Saved entries
━━━━━━━━━━━━━━━━━━━━
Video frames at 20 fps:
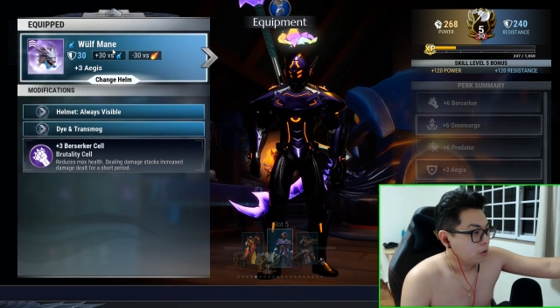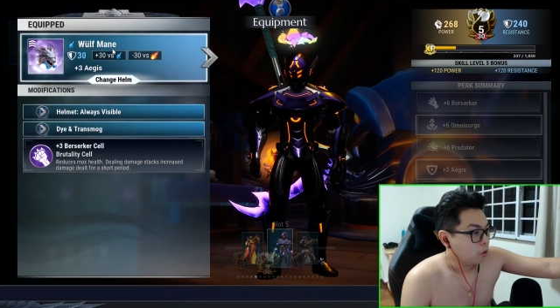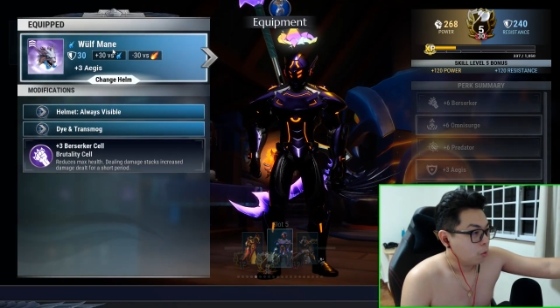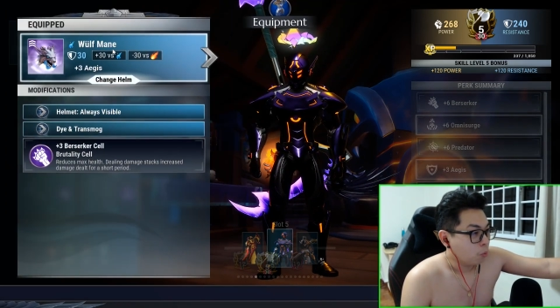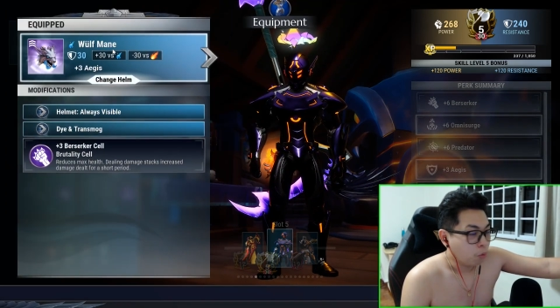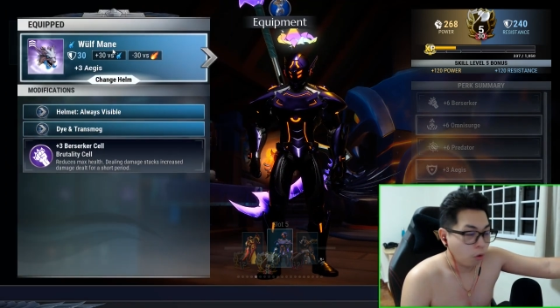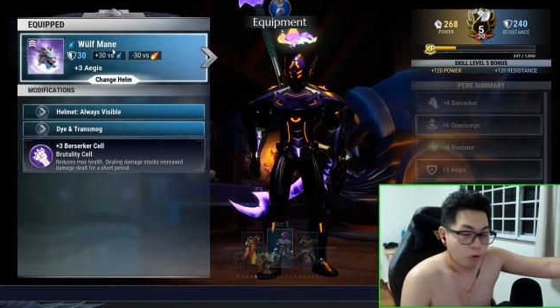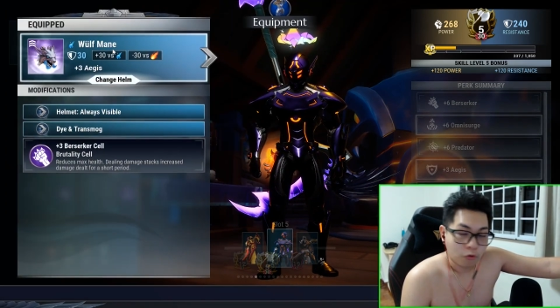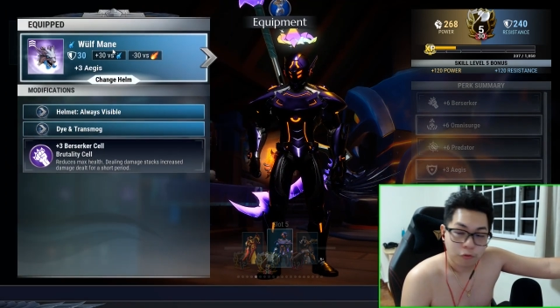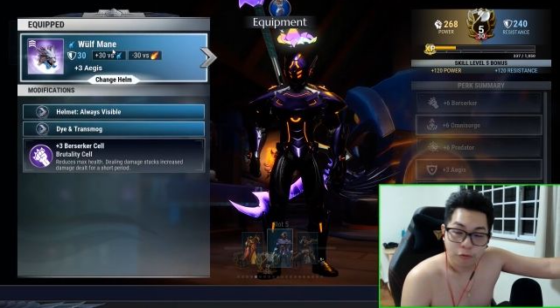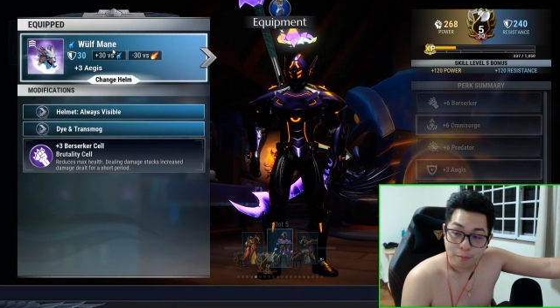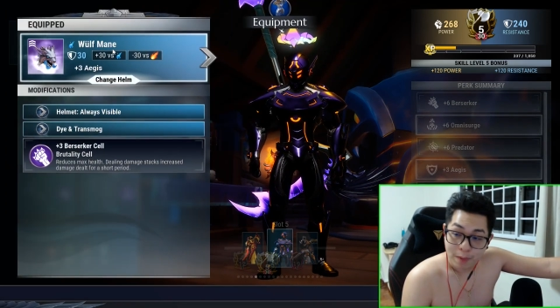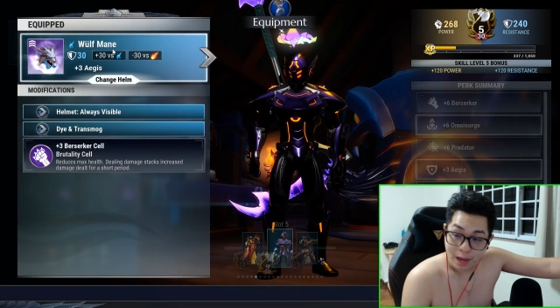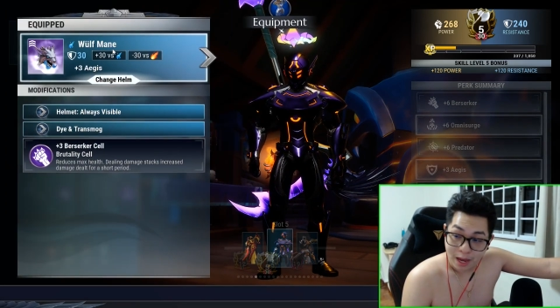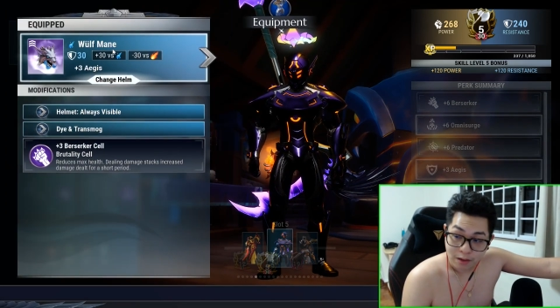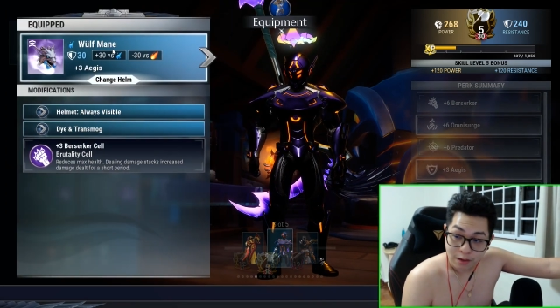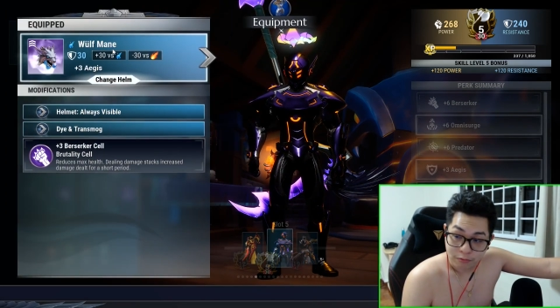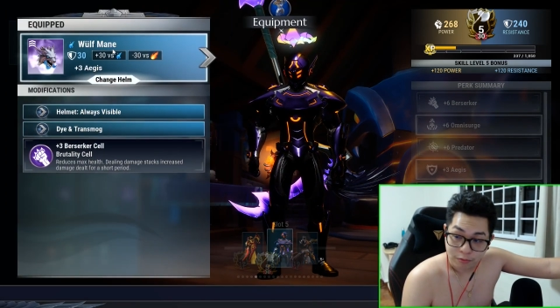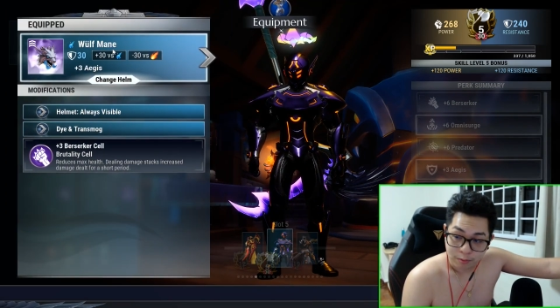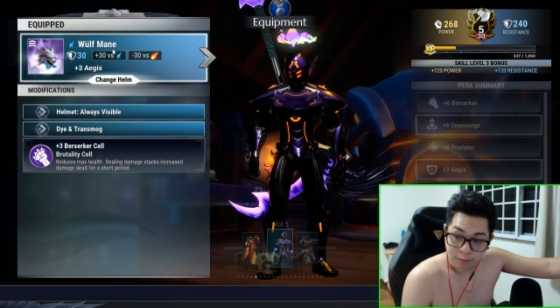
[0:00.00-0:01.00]
Wolf
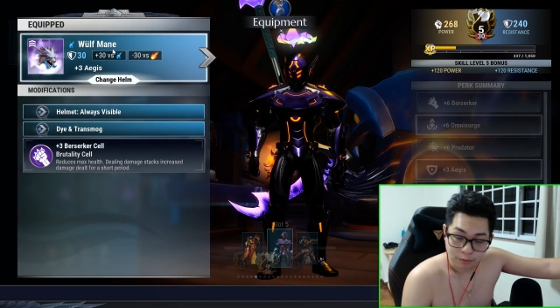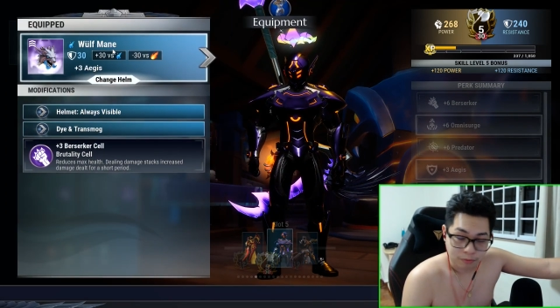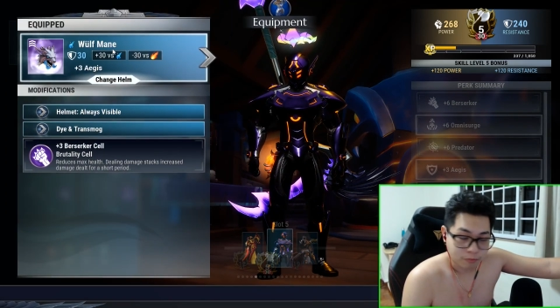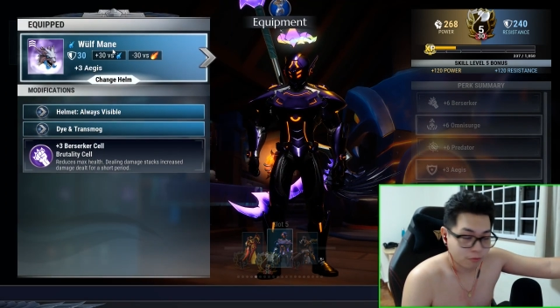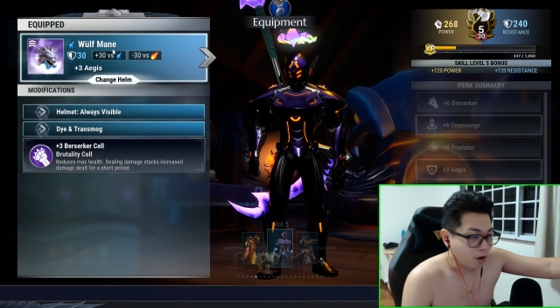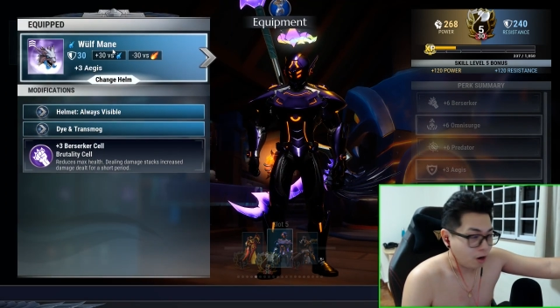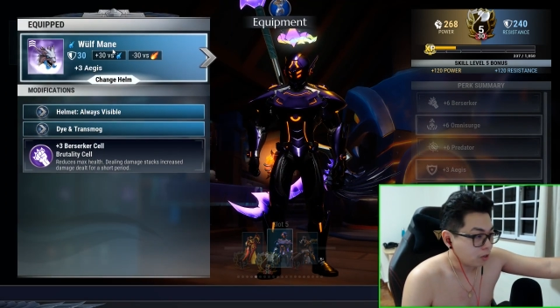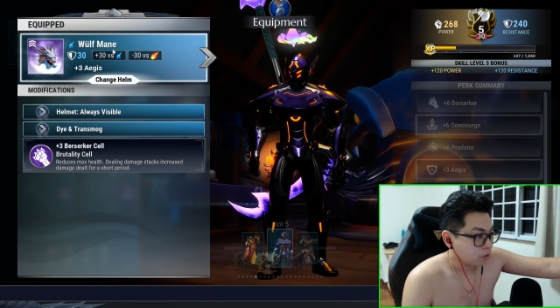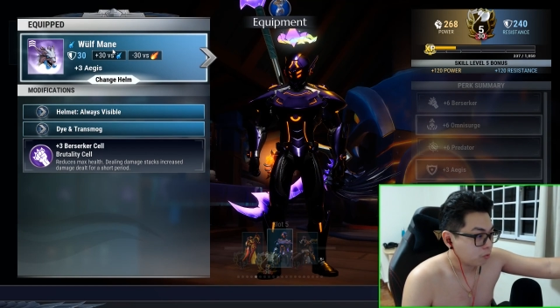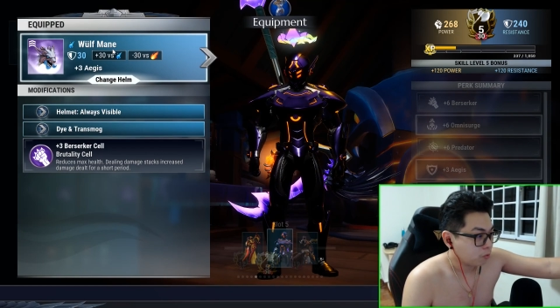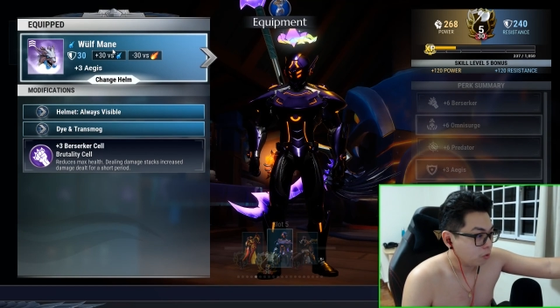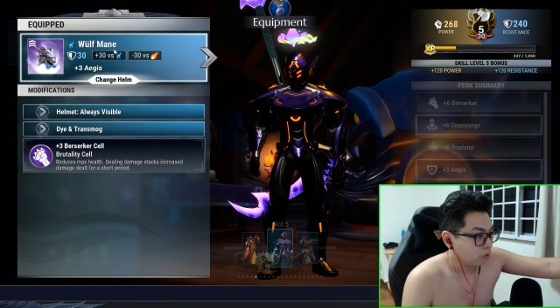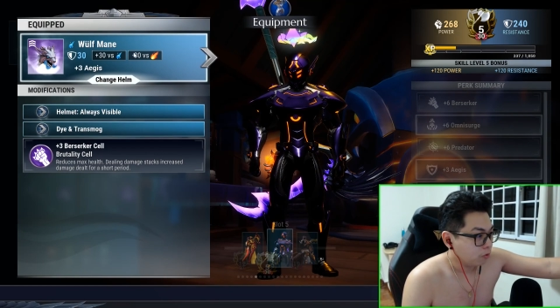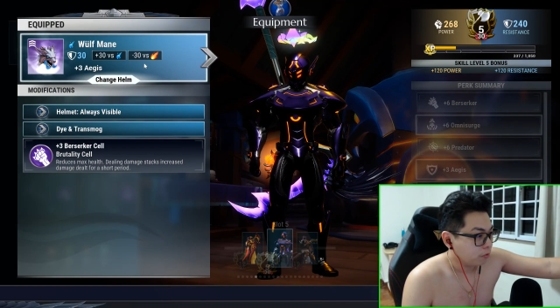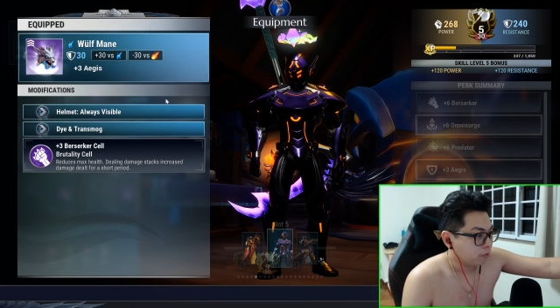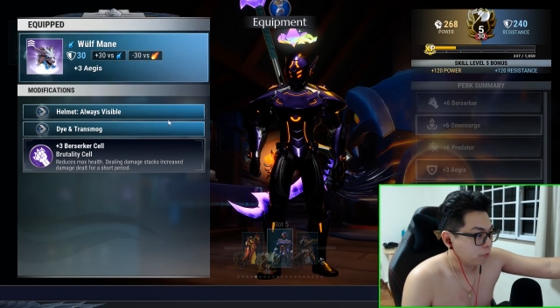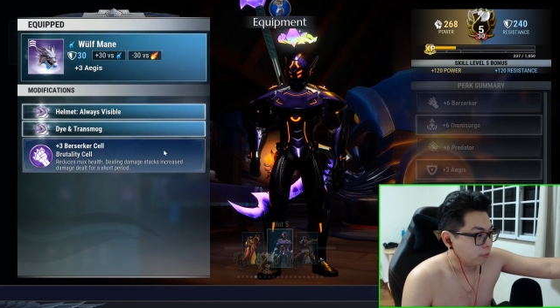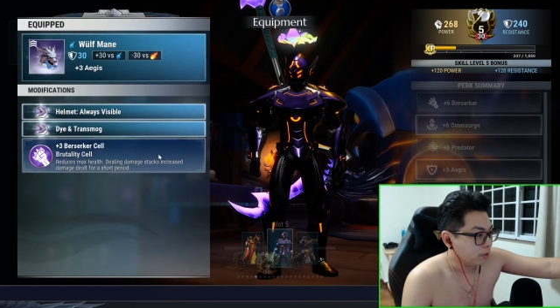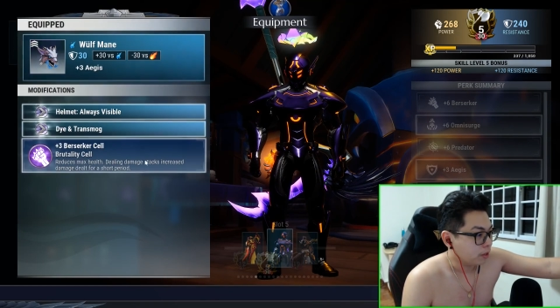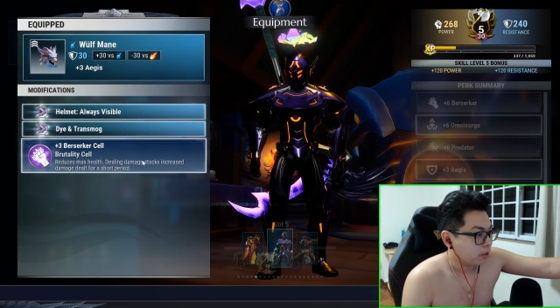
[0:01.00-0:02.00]
Mane from the Frost
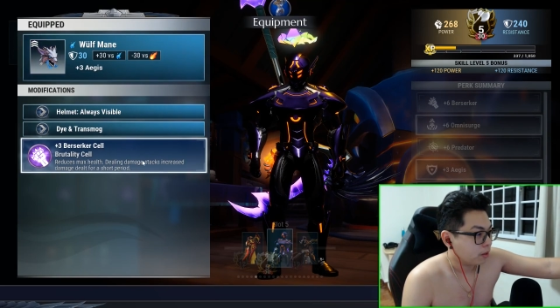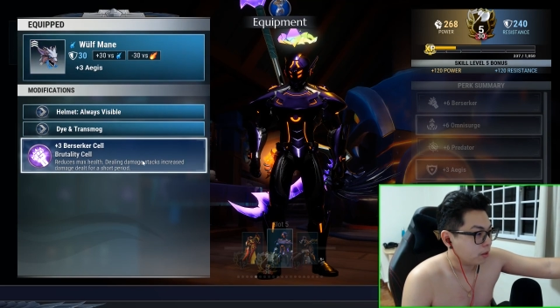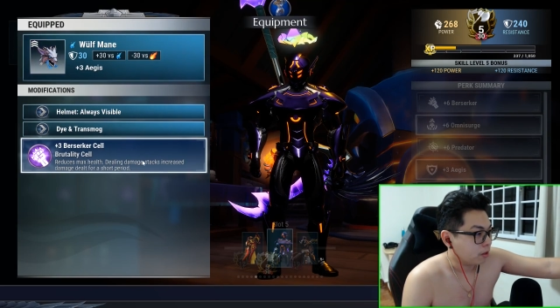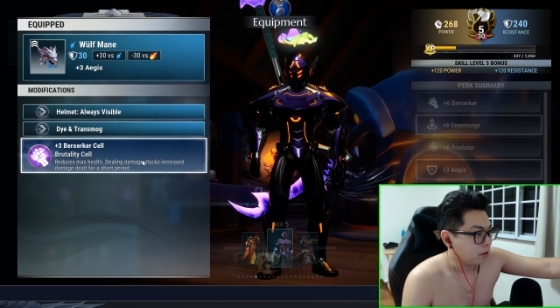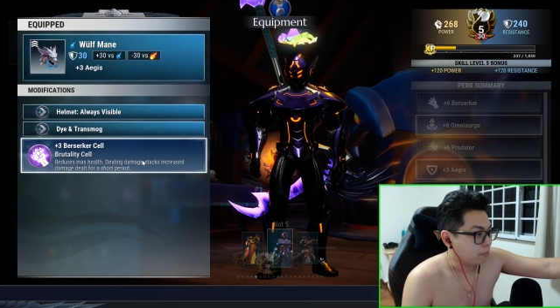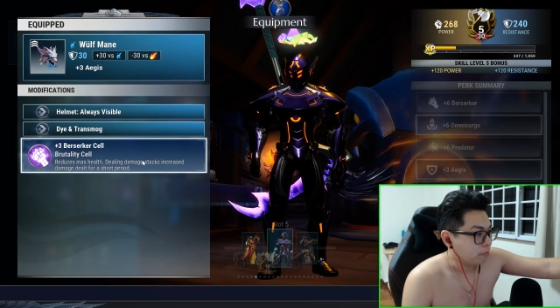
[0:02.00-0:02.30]
Wolf with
━━━━━━━━━━━━━━━━━━━━
» **YOUR OBJECTIVE**: Whatever pictures the entries contain, omit them, and write the rest out exactly.

» **FINISHED EXERCISE**:
Video frames at 20 fps:
[0:00.00-0:01.00]
Wolf
[0:01.00-0:02.00]
Mane from the Frost
[0:02.00-0:02.30]
Wolf with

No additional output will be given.